If a person has difficulty exercising due to pain, injury, unexplained fatigue, or muscle weakness, they should speak with a doctor before trying any new form of exercise.

Below are some chair yoga poses. To start, a person will need a stable chair without arms. It should not have wheels or castors. Wear comfortable clothing that allows for stretching.

Additional tools, such as yoga blocks or a rolled-up towel, can also be useful, but they are not essential. If any movement feels painful, stop and speak with a doctor.

Upward Salute Pose

To try this pose:

  1. Sit in the chair, with the back straight and feet planted on the floor, parallel and hip-width apart.
  2. Inhaling, raise both arms toward the ceiling. Keep the shoulders relaxed and the back straight, without arching.
  3. Exhale while lowering the arms.

Seated Mountain Pose

To do this pose:

  1. Sit in a chair and bring the soles of the feet to the floor.
  2. Align the ankles and knees.
  3. Elongate the spine from bottom to top, extending the vertebrae.
  4. Inhale while drawing the shoulders forward and up.
  5. Exhale while rolling the shoulders down and back.
  6. Repeat as desired.

Seated Cat-Cow Pose

To do this pose:

  1. Sit in a stable chair, with the back straight and feet planted on the floor.
  2. Bring the hands onto the knees.
  3. While inhaling, lift the chest and move the shoulders back, looking upward.
  4. Exhale while rounding the back, bringing the chin toward the body.
  5. Repeat as desired.

Seated Pigeon Pose

To do this pose:

  1. Sit upright on the chair, with the feet on the floor.
  2. Bring the right ankle up onto the left thigh, keeping the right knee and ankle aligned.
  3. Hold the pose for a few seconds. To stretch more, bend forward from the hips.
  4. Repeat on the other side.

Downward-Facing Dog with chair

To try this pose:

  1. Stand in front of a chair, with the feet hip-distance apart.
  2. Bending from the hips, place the hands on the seat of the chair or grip the sides. Keep the back straight.
  3. Step the feet back until the arms are fully extended. Try to keep the heels planted on the ground. If this is difficult, try using a wedge or rolled-up towel to support the heels, or bend the knees.
  4. Hold the pose for as long as it feels comfortable.
  5. To finish, step the feet forward again and raise the upper body to a standing position.
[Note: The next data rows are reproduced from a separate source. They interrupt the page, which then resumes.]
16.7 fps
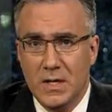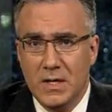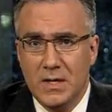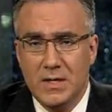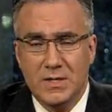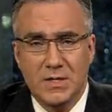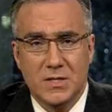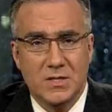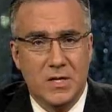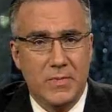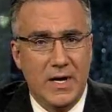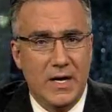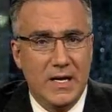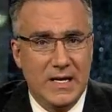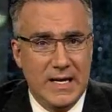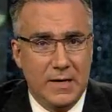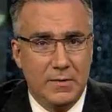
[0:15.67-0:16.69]
This isn't
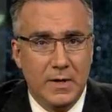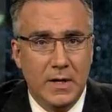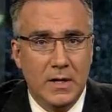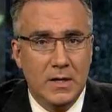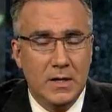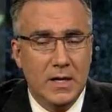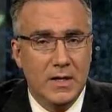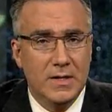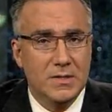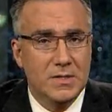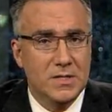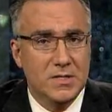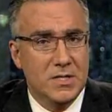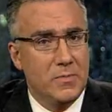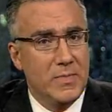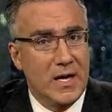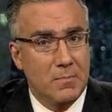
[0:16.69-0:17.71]
about yelling, and this
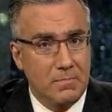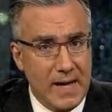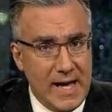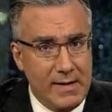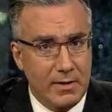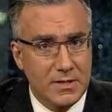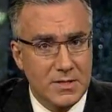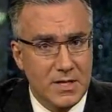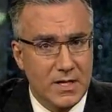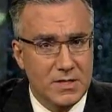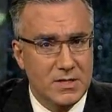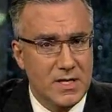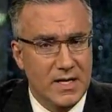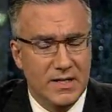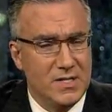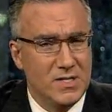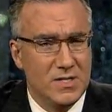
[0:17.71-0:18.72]
isn't about politics,
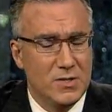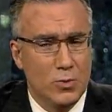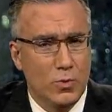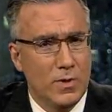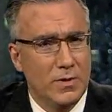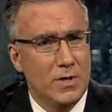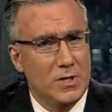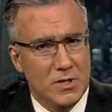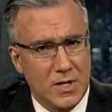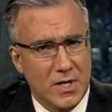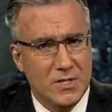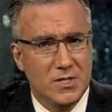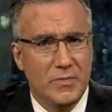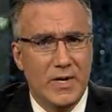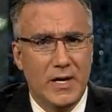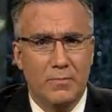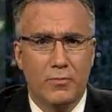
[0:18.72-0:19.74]
and this isn't really just
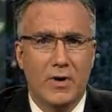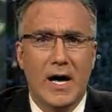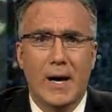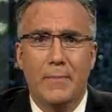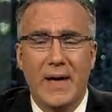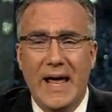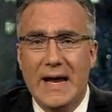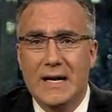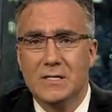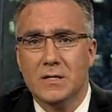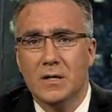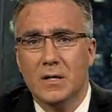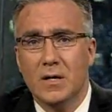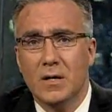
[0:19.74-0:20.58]
about Prop 8.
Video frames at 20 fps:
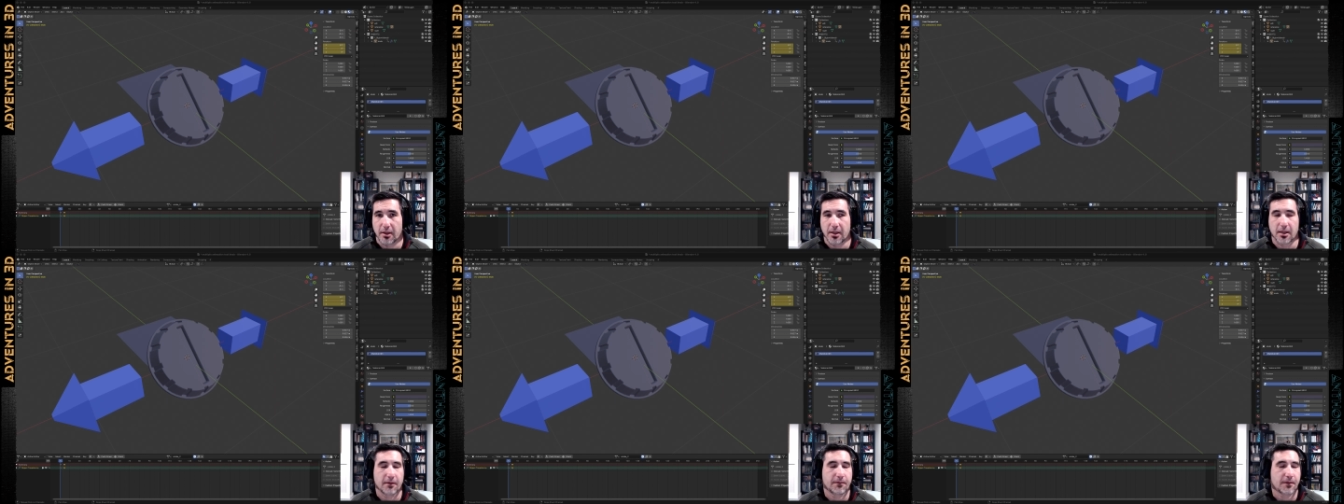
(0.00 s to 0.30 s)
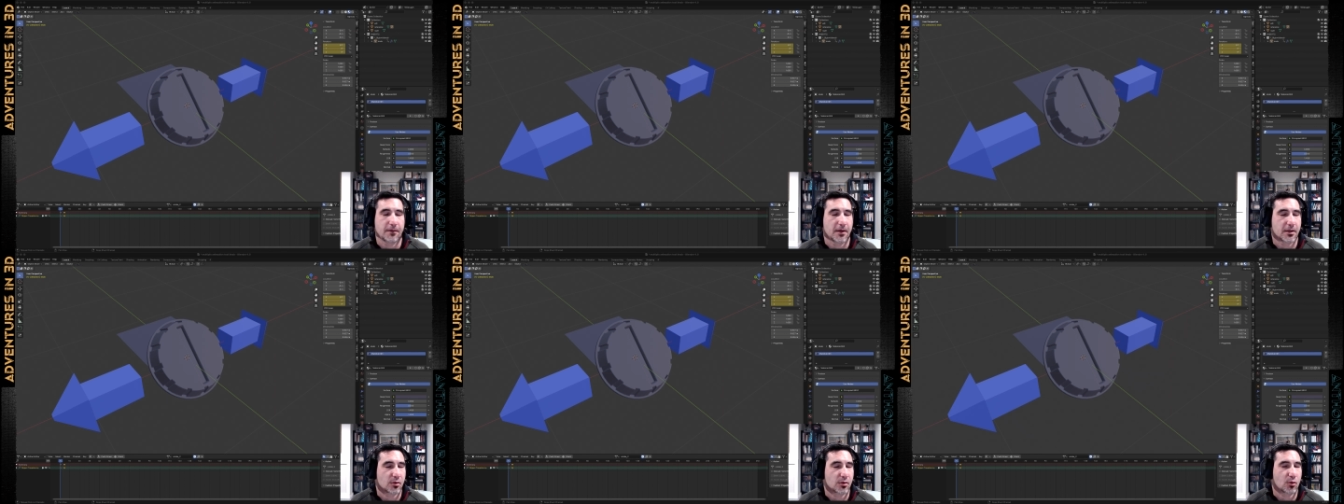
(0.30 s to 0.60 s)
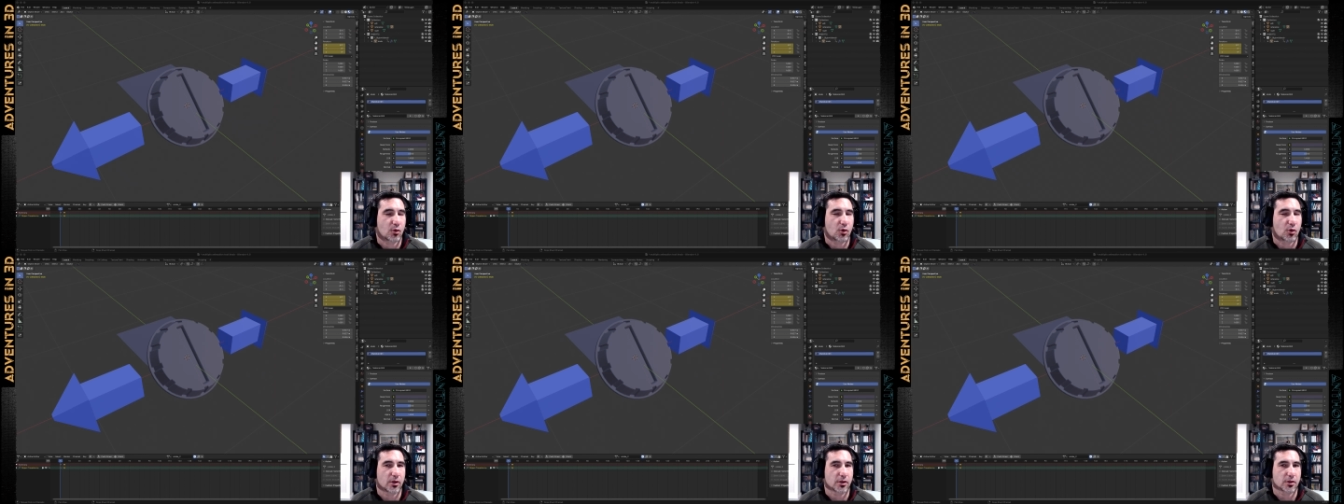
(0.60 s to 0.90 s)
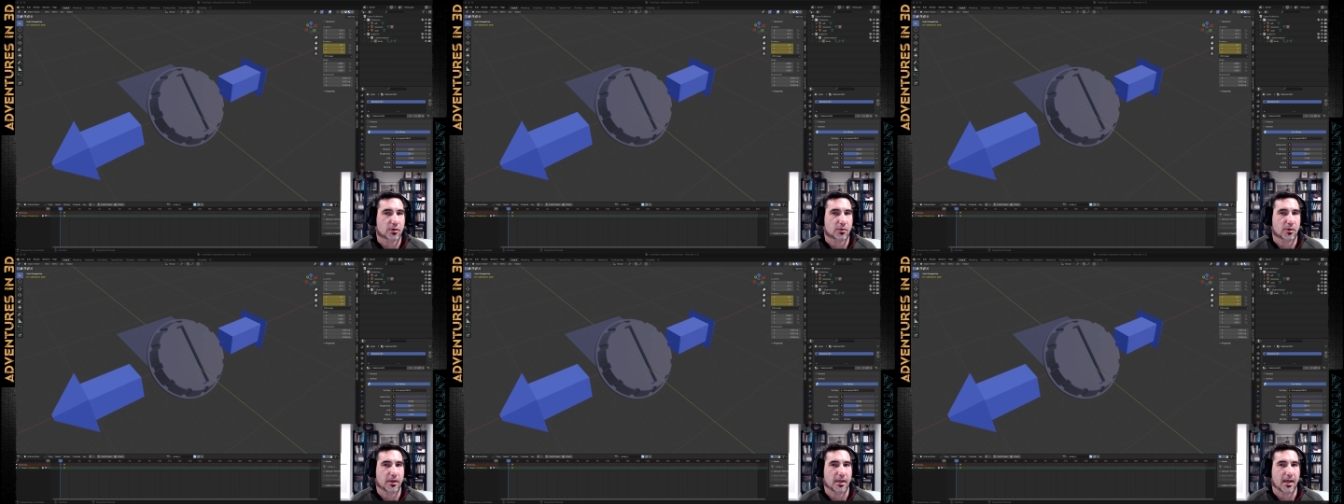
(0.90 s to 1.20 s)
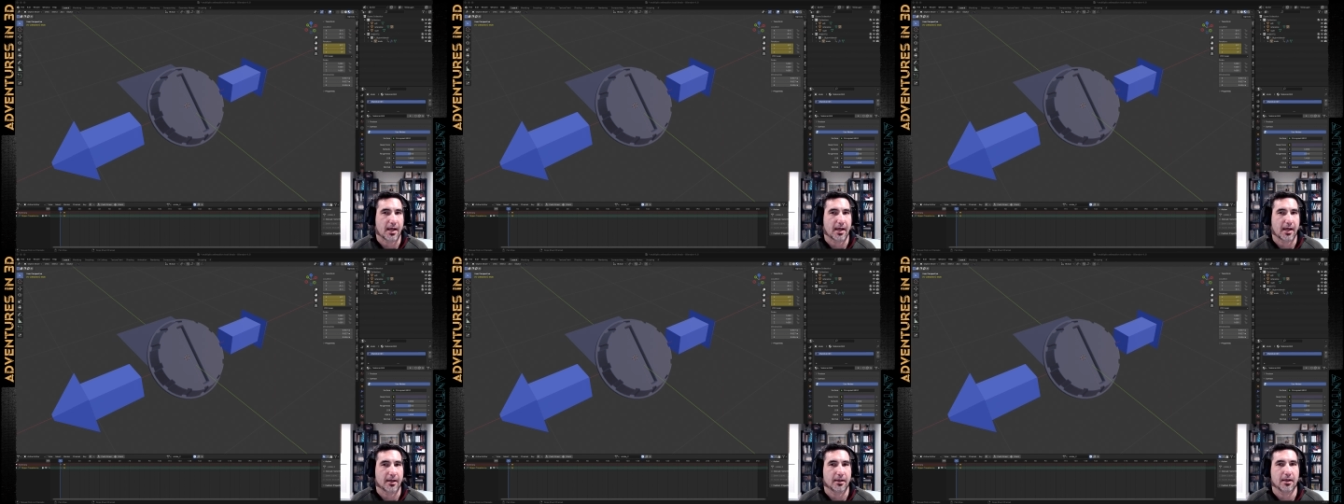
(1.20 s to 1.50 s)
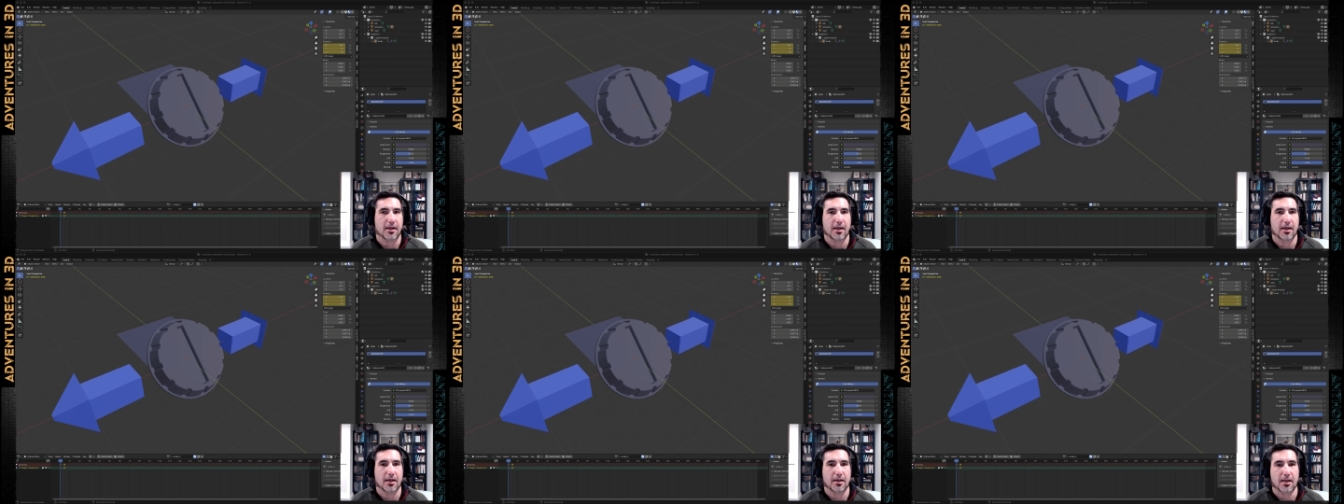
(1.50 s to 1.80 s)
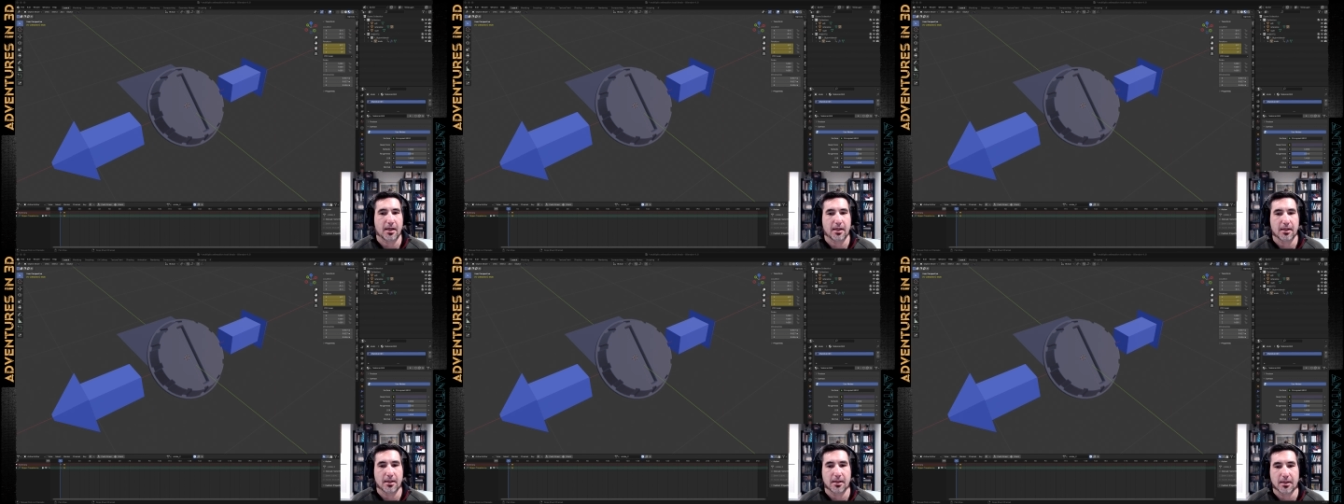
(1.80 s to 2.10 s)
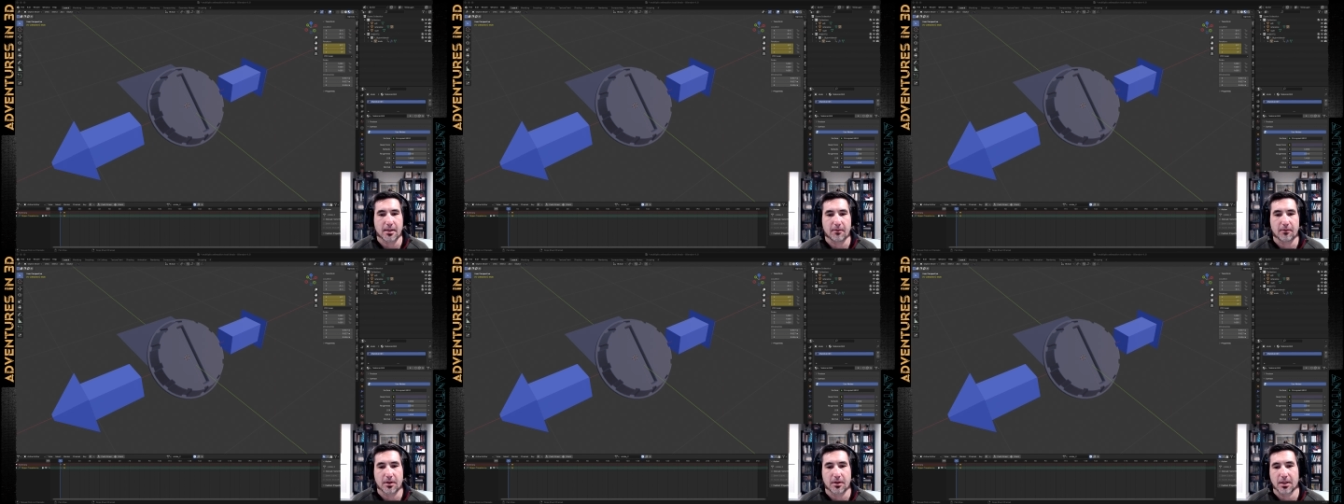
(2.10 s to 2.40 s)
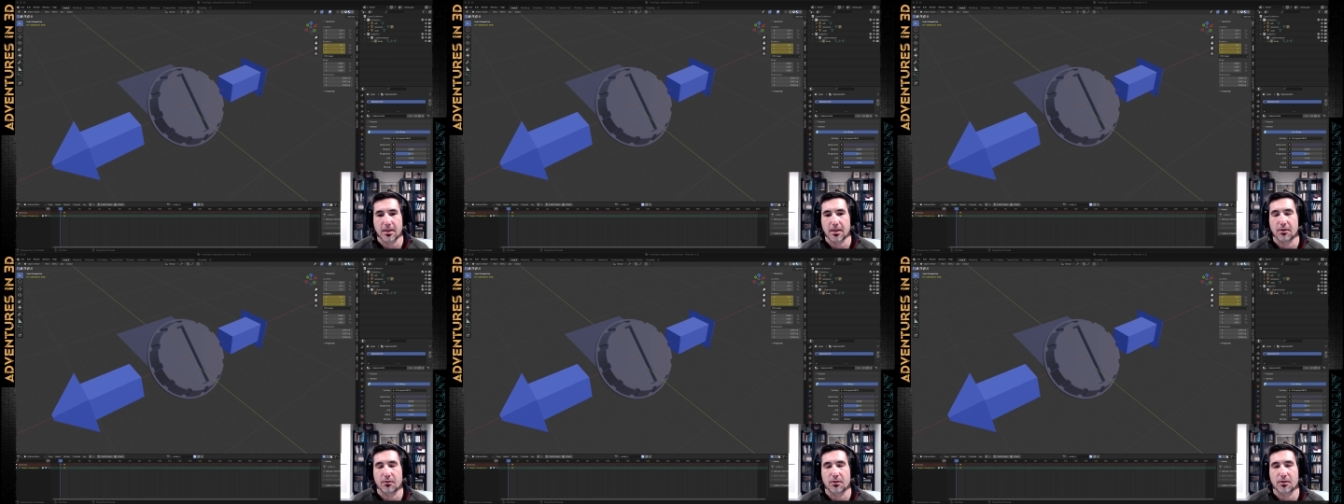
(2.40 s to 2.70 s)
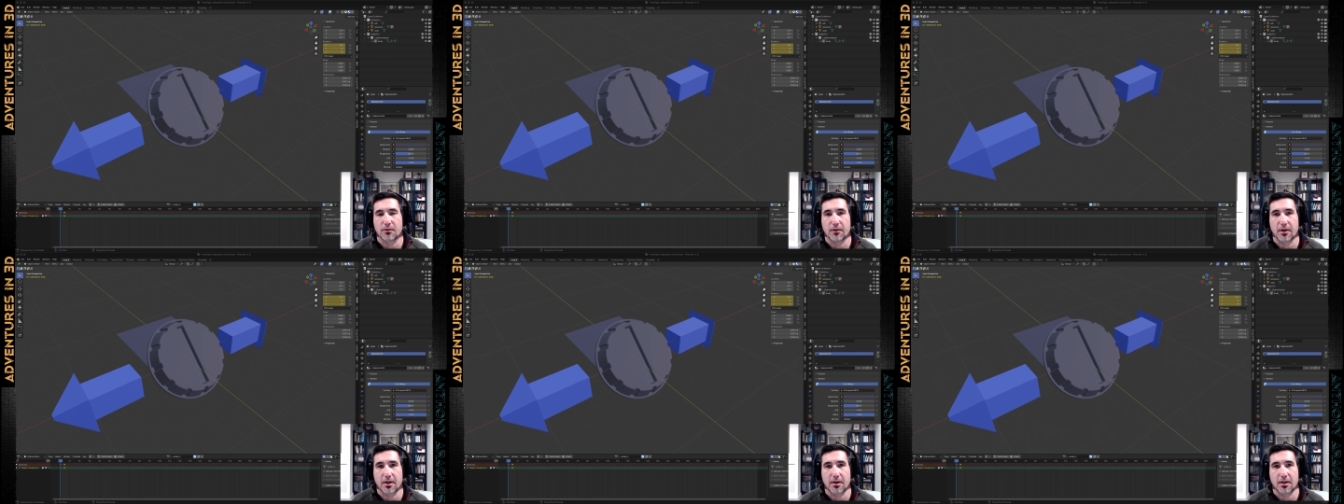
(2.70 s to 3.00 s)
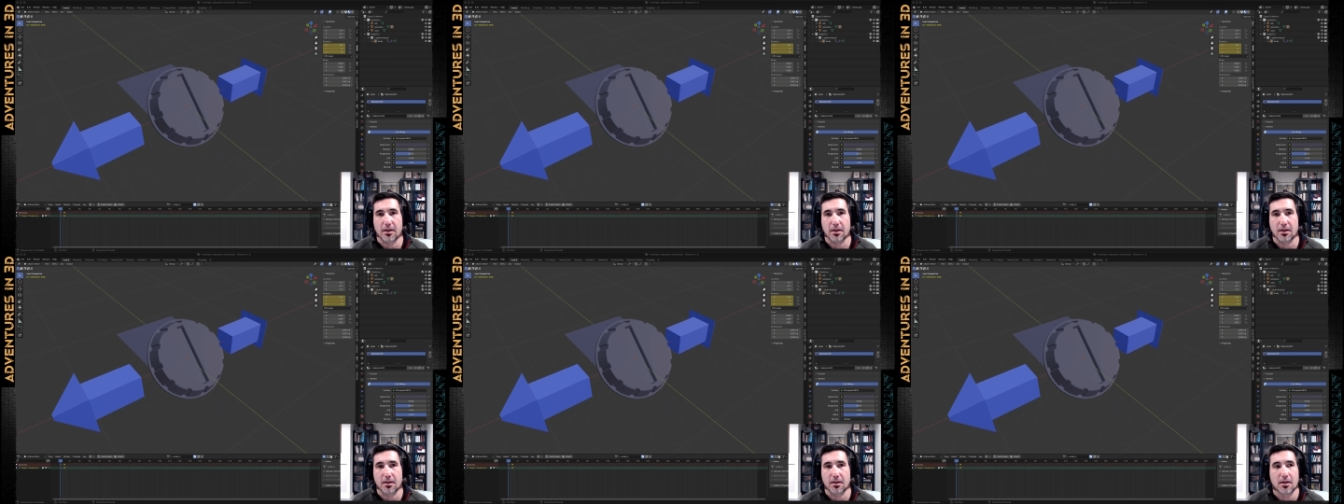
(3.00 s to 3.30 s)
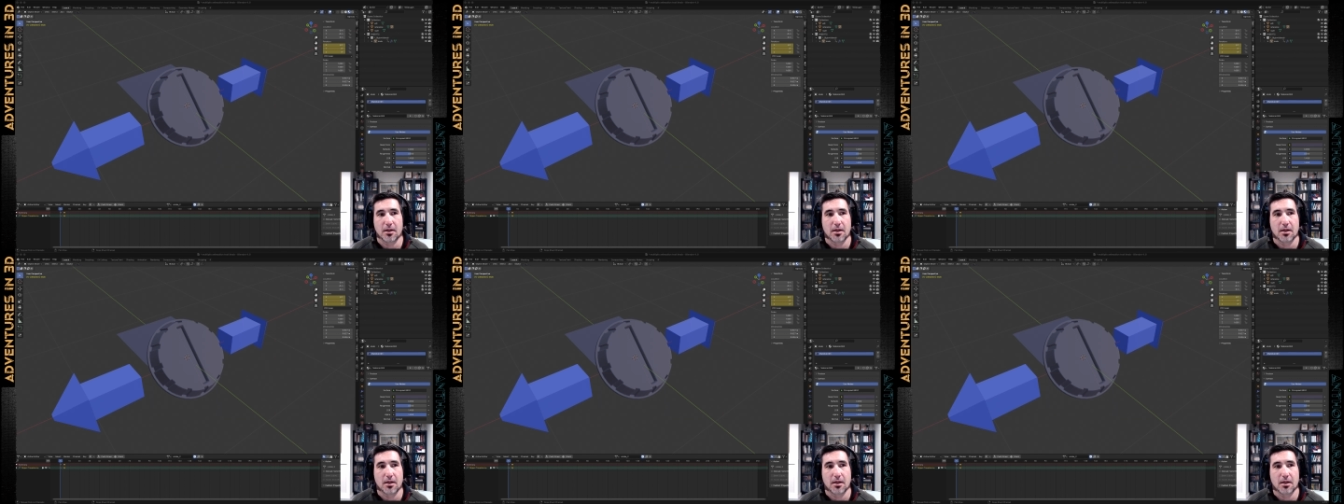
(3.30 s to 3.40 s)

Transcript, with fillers: And I found some quirks with that, and I didn't even think it was very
There is no strict rule about how often people should do chair yoga. The right frequency may depend on a person’s current level of fitness, their goals, and how much exercise they can do before they tire.

A person may find it beneficial to start with a small amount of chair yoga and then work up to two or three sessions per week. Alternatively, if they can, they can ask a physical therapist what amount is right for them.

As with any form of exercise, there are some potential risks when it comes to chair yoga.

Even though the risk of falling to the floor is lessened when doing seated poses, there is still a possibility this could happen. It is important to use a very stable chair.

Injury is also possible if a person overexerts themselves or strains a muscle.

Chair yoga is a promising form of exercise for older adults. It may help people with certain health conditions, such as arthritis, to exercise without putting pressure on joints. It may also reduce the fear of falling, and help people who are not used to exercise to begin improving their strength and balance.

In addition to improving physical health, yoga also involves mindfulness, which can benefit mental health and well-being.

Older adults who are new to chair yoga may benefit from speaking with a health professional for advice on how to try it safely.